Jakarta, Aktual.com – Direktur Eksekutif Vox Populi Center Pangi Syarwi Chaniago menyatakan peta kekuatan ketiga pasangan calon yang akan bertarung di Pilkada DKI Jakarta menarik untuk dicermati. Terlebih ke depan diperkirakan petanya akan terus berubah.
Hal itu tidak lepas dari konflik internal masing-masing koalisi pendukung pasangan calon. Terutama pada koalisi pendukung paslon Basuki Tjahaja Purnama – Djarot Saiful Hidayat dan paslon Anies Baswedan – Sandiaga Uno.
“Pertanyaan yang mengelitik itu adalah siapa beking dan pemilik modal di belakang pasangan Anies-Sandi?,” kata Pangi saat dihubungi, Rabu (28/9).

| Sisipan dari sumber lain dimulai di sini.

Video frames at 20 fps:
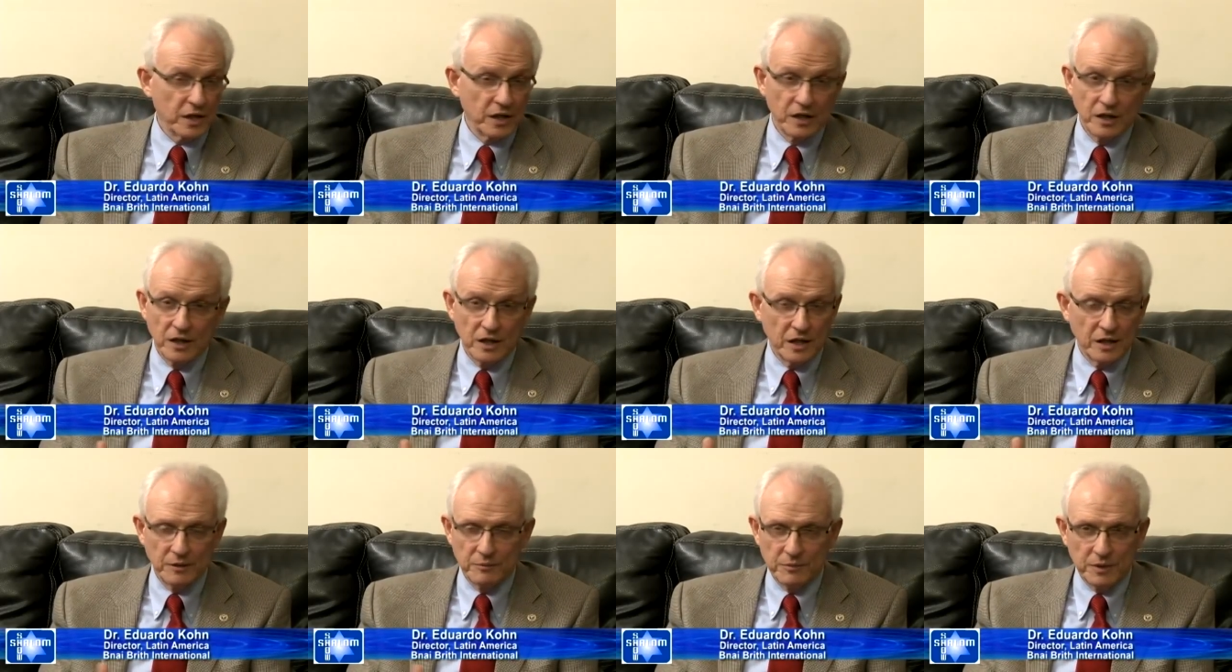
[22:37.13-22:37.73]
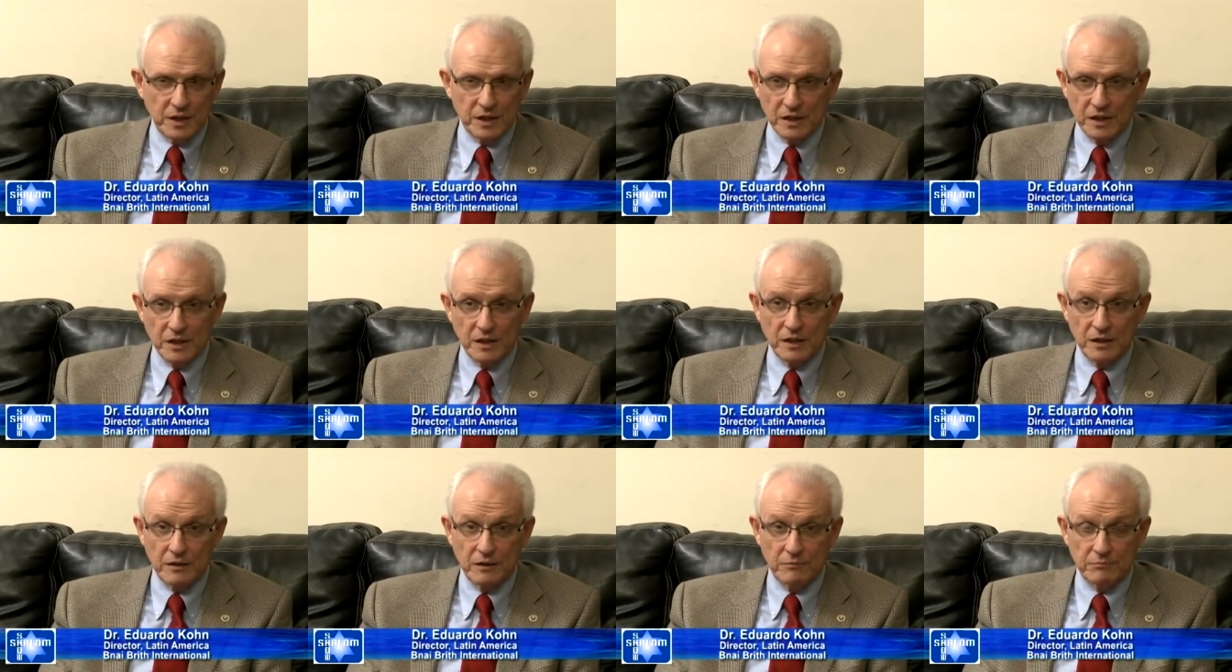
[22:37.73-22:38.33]
I, am
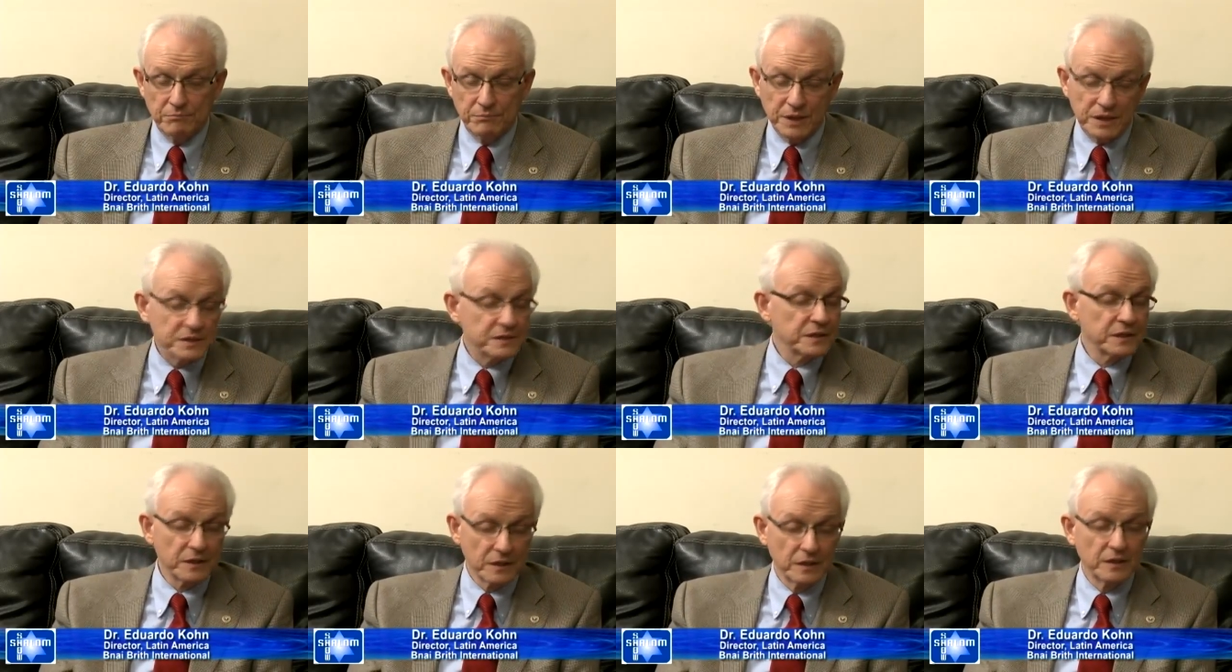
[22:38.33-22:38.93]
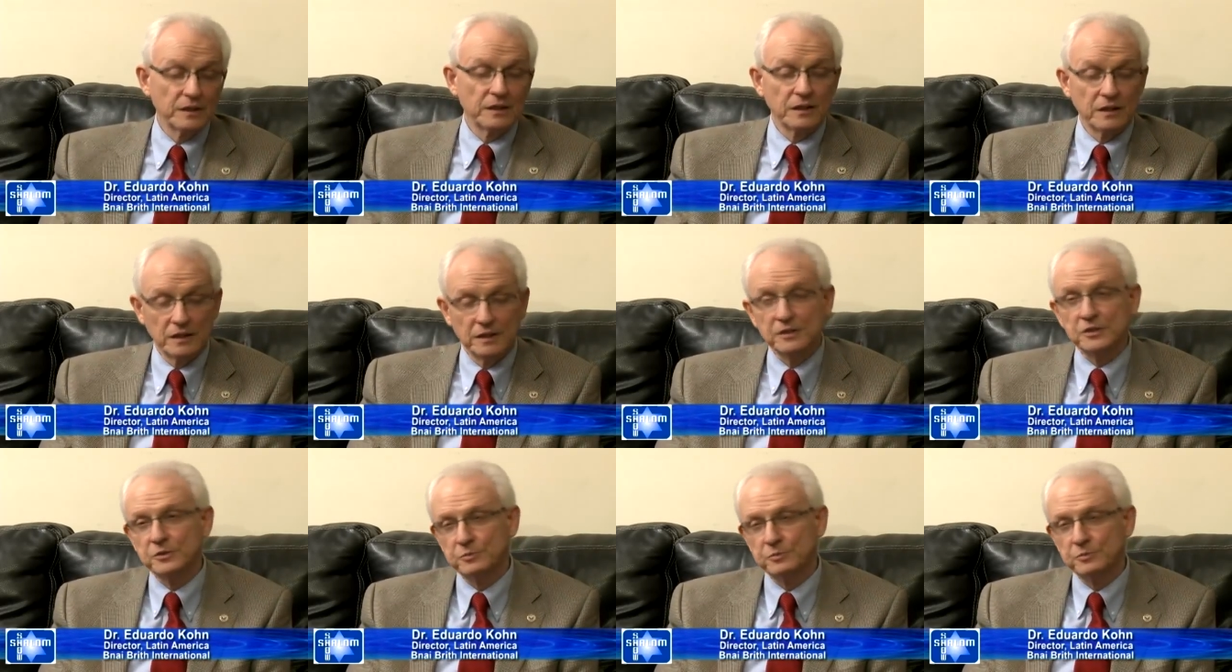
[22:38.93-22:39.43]
uh, basically uh,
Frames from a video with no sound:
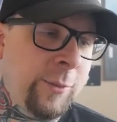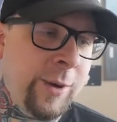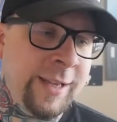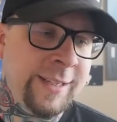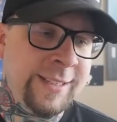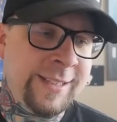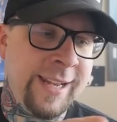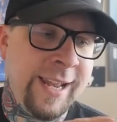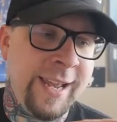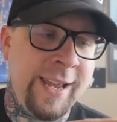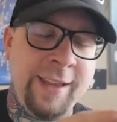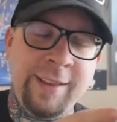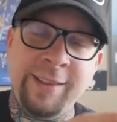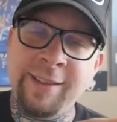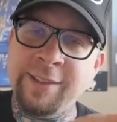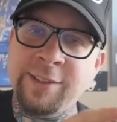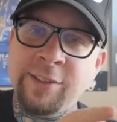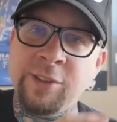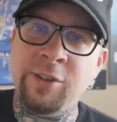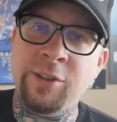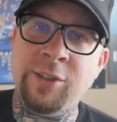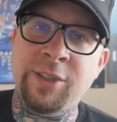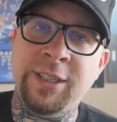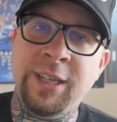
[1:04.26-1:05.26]
Wednesday,
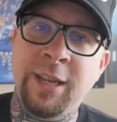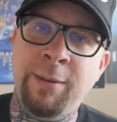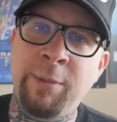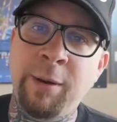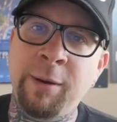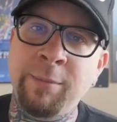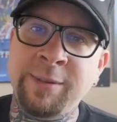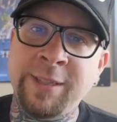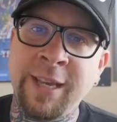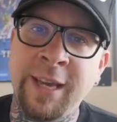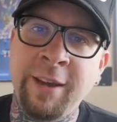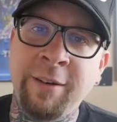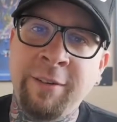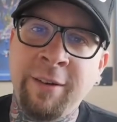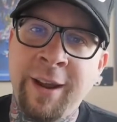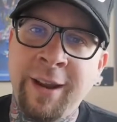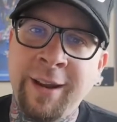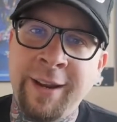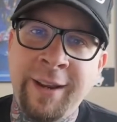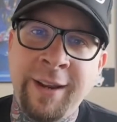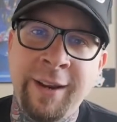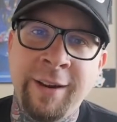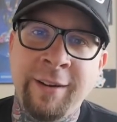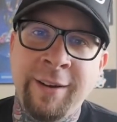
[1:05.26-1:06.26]
this little sub-ohm tank
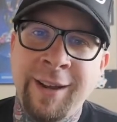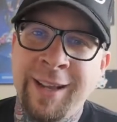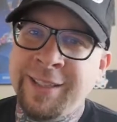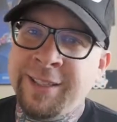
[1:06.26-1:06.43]
right here.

Disampaikan, informasi yang berkembang dibelakang pasangan Anies-Sandi terdapat nama JK sebagai begawan yang ikut turun gunung. Jika benar demikian, tentu turunnya JK mempunyai maksud dan kepentingan tertentu.
Pertanyaan selanjutnya yang menarik, lanjut dia, yakni posisi JK sebenarnya dalam mendukung pasangan Anies – Sandi. Sebab Ketum DPP Gerindra belum tentu all out mendukung finansial Anies – Sandi. Pada posisi ini, pangi menduga JK lebih condong kepada sosok Anies dibandingkan Prabowo.
“Barangkali itu menjadi alasan menggapa Sandi sebagai anak ideologis Prabowo hanya mendapat posisi nomor dua (cawagub). Itu artinya Prabowo enggak modalin habis pasangan Anies-Sandi. Kalkulasinya mungkin saja Prabowo 40 persen sedangkan JK 60 persen,” bebernya.
Di sisi lain, peta pertarungan elektoral pada Pilkada DKI Jakarta menurutnya juga menarik untuk dicermati. Katakanlah pasangan Anies – Sandi dibelakangnya terdapat nama JK dan Prabowo, kemudian pasangan Ahok-Djarot dibelakangnya ada Mega dan Jokowi, begitu halnya pasangan Agus – Sylvi yang dibelakangnya ada nama SBY.
Khusus untuk dukungan pada pasangan Basuki Tjahaja Purnama (Ahok) – Djarot Saiful Hidayat, Pangi memperkirakan partai koalisi pendukungnya akan pecah. Ia memberikan penjelasannya terkait perkiraannya tersebut.
Pertama terkait dukungan yang diberikan JK kepada Anies bukannya ke Ahok. Padahal, JK merupakan politisi senior Golkar.
“Kedua, platform PDIP dan Golkar secara ideologis juga berseberangan. Sisa KMP dan KIH masih kental,” jelas Pangi.
Penjelasan ketiga, secara simbolik Golkar kecewa setelah Megawati memasangkan jaket merah ke Ahok. Simbolisasi itu seakan memberikan pesan bahwa PDIP merupakan pengusung utama Ahok-Djarot, sementara Golkar, Nasdem dan Hanura hanya tim hore dalam rangka meramaikan kontestasi.
Keempat, secara finansial dan amunisi politik, Golkar belum tentu mendepatkan logistik sebagaimana PDIP mendapatkan logistik yang yang besar dari Ahok dan pemilik modal. Dan, terakhir adalah bergesernya ketua tim sukses Ahok-Djarot dari golkar (Nusron Wahid) ke PDIP.
“Pergeseran itu jelas untuk melemahkan loyalitas Golkar. Saya kira, kader grassroot Golkar memainkan politik loyalitas ganda mungkin saja terjadi. Poinnya, Golkar bisa jadi enggak akan all out mendukung Ahok karena indikator dan faktor utama tersebut,” demikian Pangi.